All the entries need to be quoted exactly, apart from the pictures, which you should drop.

[[ Dataset content open ]]

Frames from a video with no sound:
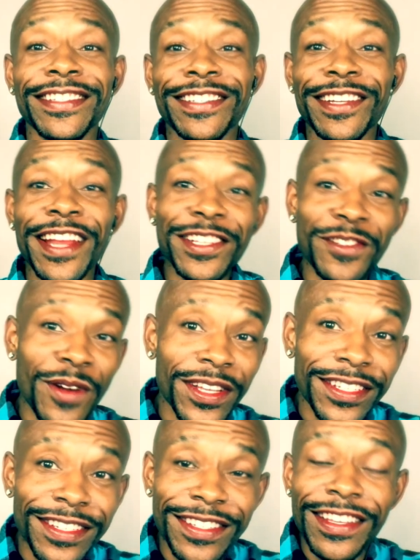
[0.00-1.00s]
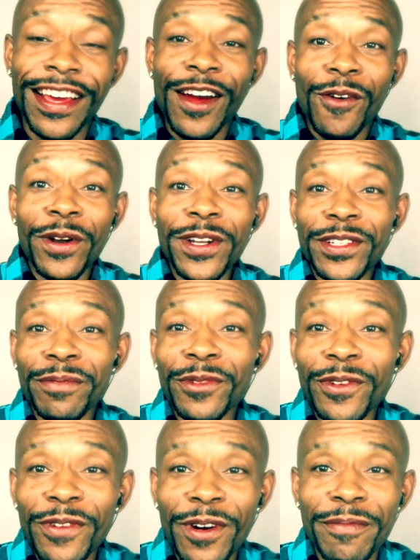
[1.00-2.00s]
the next question is, what is your
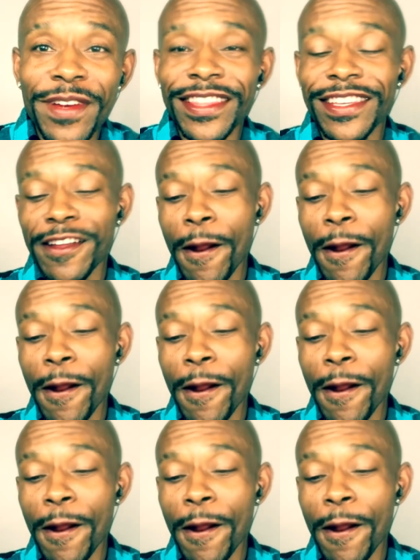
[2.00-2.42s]
move on method?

[[ Dataset content closed ]]

* **Response for this exercise**:
Frames from a video with no sound:
[0.00-1.00s]
[1.00-2.00s]
the next question is, what is your
[2.00-2.42s]
move on method?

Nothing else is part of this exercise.